I was able to drop my weight back to the 185 pound region fairly simply: I stopped buying Cheez Its, Starburst Fruit Chews and Skittles, and started buying Braeburn apples. Still, this required a new wardrobe, as 185 was considerably heavier than 147. I bought new clothes, and began to enjoy being a normal weight.
That changed sometime after May 21, 2013, the date I married Kathy. Later that year we found her bathroom scales in a mover’s box, and on October the 19th of that year, I began my routine of weighing first thing in the morning, and entering the data into a spreadsheet. Periodically I printed out a graph of my weight versus time. This is the figure at the top of this blog, which covers the dates of October 19, 2013 through May 21, 2020.
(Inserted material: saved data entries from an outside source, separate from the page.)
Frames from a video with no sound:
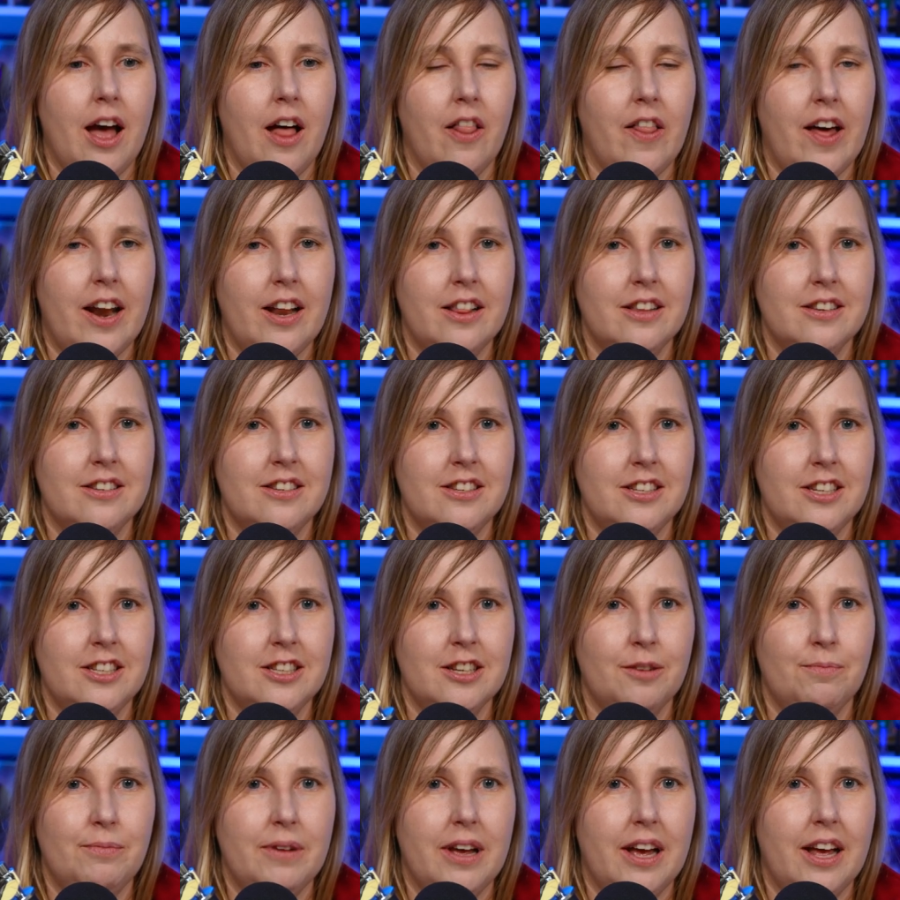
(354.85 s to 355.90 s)
A lot of the scenes,
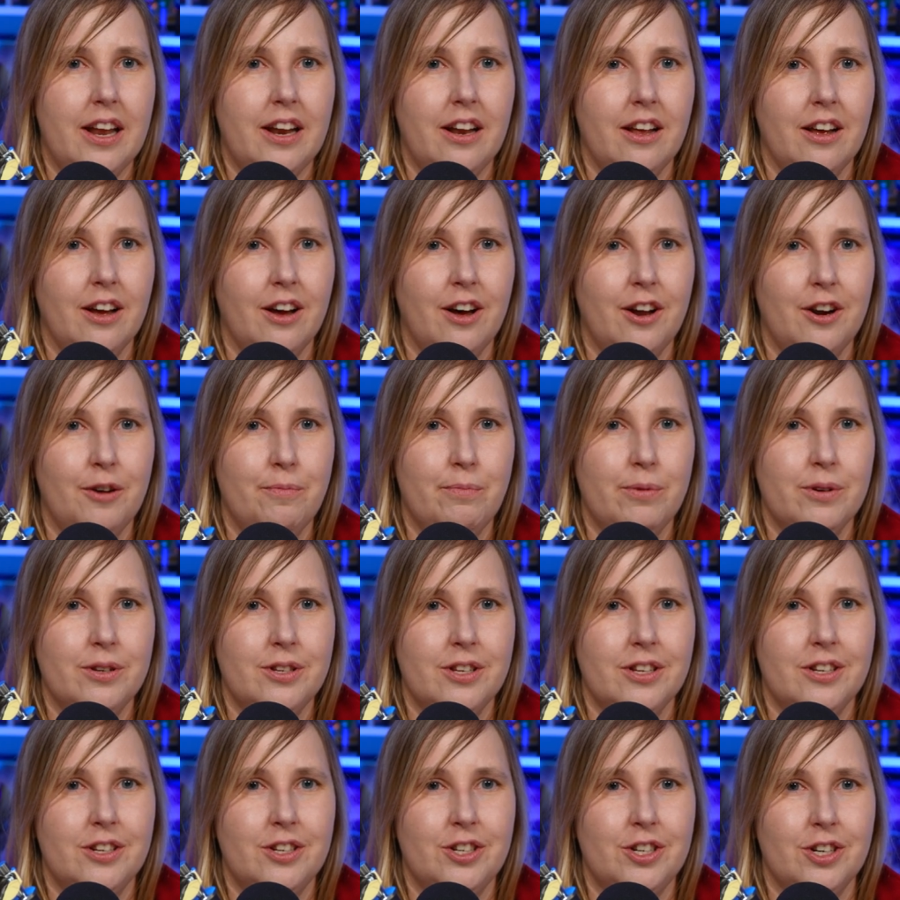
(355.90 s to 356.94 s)
I'm not
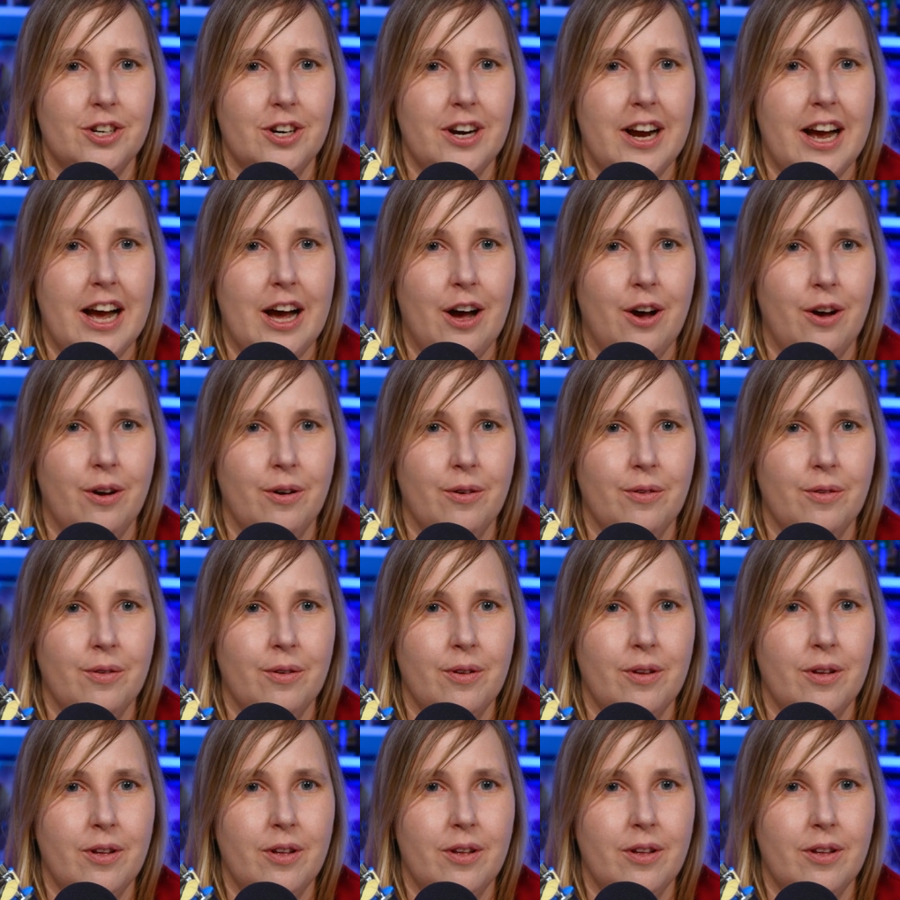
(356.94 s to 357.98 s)
100% sure how,
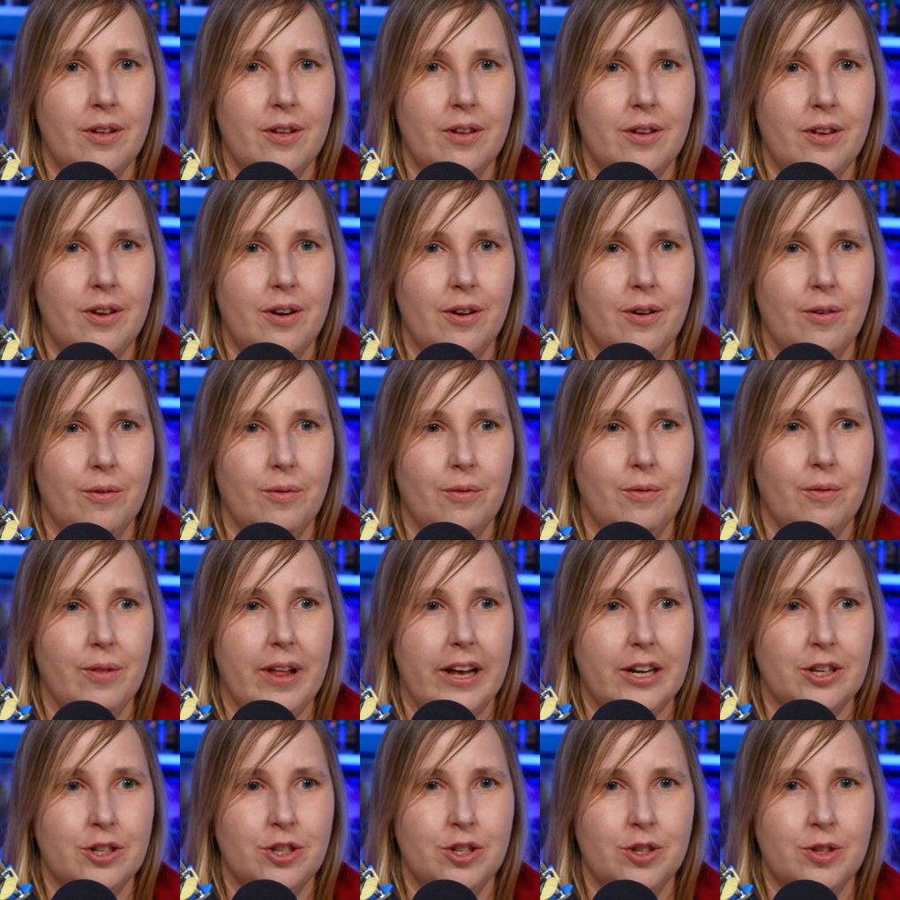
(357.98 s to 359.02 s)

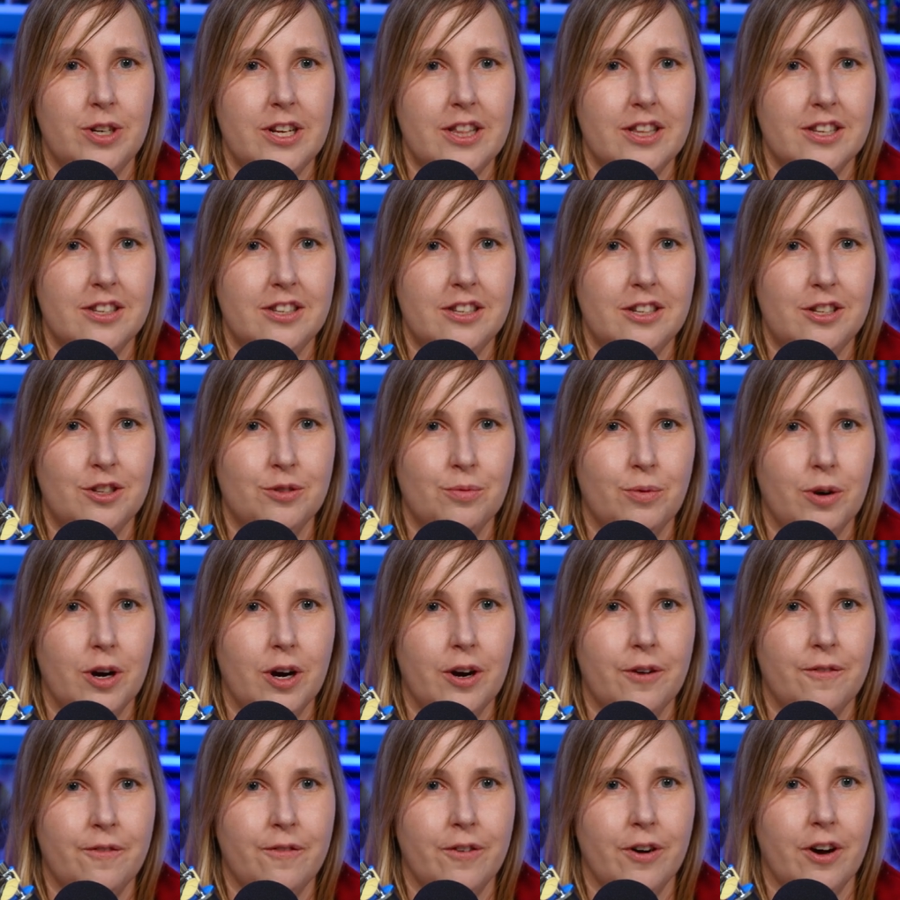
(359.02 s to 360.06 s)
like shooting the scenes
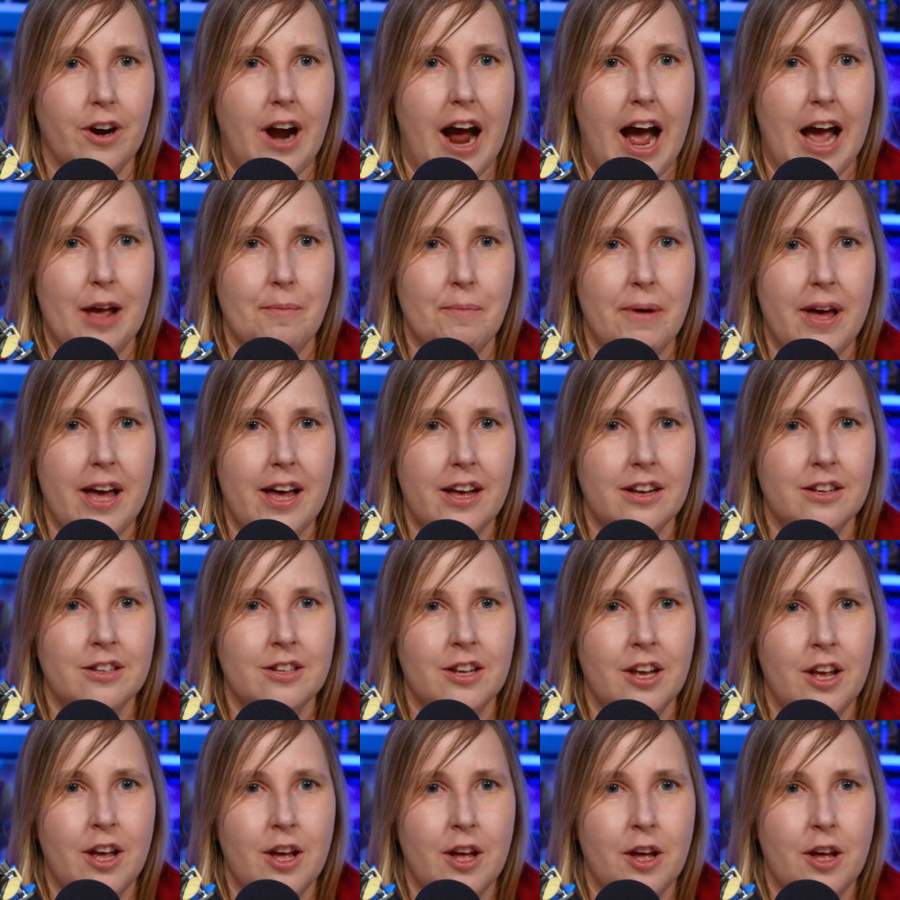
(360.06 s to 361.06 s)
work for IMAX.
The first thing to notice is that, although there are fluctuations, the trend is upward. There are a couple of dips along the way, but in general, like a graph of the stock market versus time, the graph tends to go up, up, and up. The second thing to notice is that, very recently, there are no fluctuations. My weight is up, and it appears to be staying there.
Clearly I am not successful at social distancing from the Kelvinator.
Kathy tells me we are going on a diet, if she can just remember the name of the diet. We had lunch with a college roommate last November, and he was telling us about a wonderful diet that he and his wife used with great success. Perry, if you see this, send me a message and tell me yet again the name of that diet, so I can placate Kathy. I prefer the Braeburn apple diet, but Kathy isn’t buying it.
There is one positive thing to report. The bathroom scale that I have been using since October of 2013 finally died. Kathy bought it about 20 years ago, and apparently the batteries in it need changing. I cannot see any easy way to get into the thing to change the batteries, so I made the executive decision that it should go into the trash. With no scale to measure my weight, and no spreadsheet on the bathroom mirror to confront me with my failings, I will now lead a happier, if somewhat heavier, life.
Bon appetit!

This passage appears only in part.